In summary, it is evident that substrate binding for P450 enzymes involves varying degrees of protein dynamics [5; 6; 7; 8; 38]. This flexibility to accommodate various substrates appears to be an effective and economical characteristic considering the myriad of exogenous compounds that an organism must oxidize and clear from the system. The strength of intramolecular isotope effect experiments is that they can provide information regarding the dynamics of substrates in the active site. Assuming a single substrate is interacting with each enzyme, the data presented here for p-xylene and dimethylnaphthalene could be interpreted to indicate enzyme structural dynamics based on the similar orientation rates for these two substrates that differ significantly in size.
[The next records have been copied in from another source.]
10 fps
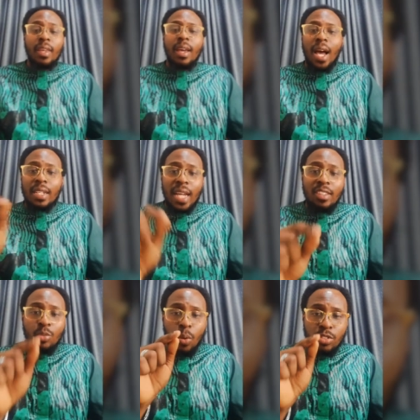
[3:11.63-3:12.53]
And that
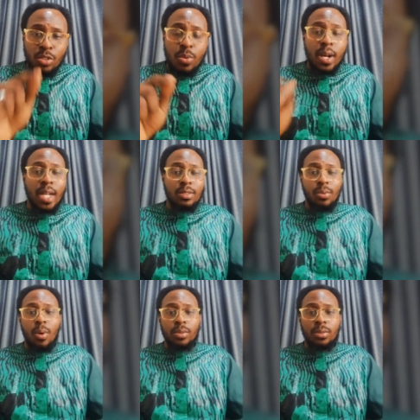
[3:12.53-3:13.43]
is what you can
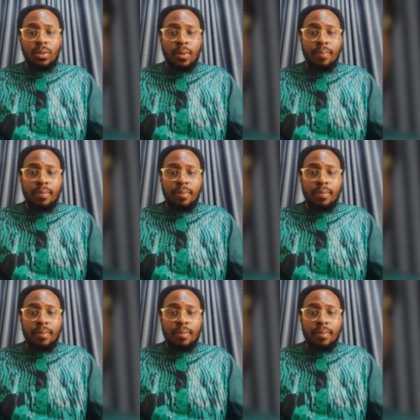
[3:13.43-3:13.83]
do also.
On the other hand, in some cases it is possible that (kH/kD)obs is the result of multiple substrates (e.g., two p-xylene molecules) bound to the enzyme simultaneously. If this latter case is applicable in some instances, then intramolecular isotope effect experiments should be especially valuable in the mechanistic investigation of P450 cooperativity, which was recently proposed . Experiments that address this hypothesis will be addressed elsewhere.
On a final note, CYP2E1 and CYP2A6 displayed different degrees of product selectivity for d3-m-xylene oxidation (Table 2). Therefore d3-m-xylene may represent a new probe substrate for additional comparative structural studies between CYP2E1 and CYP2A6.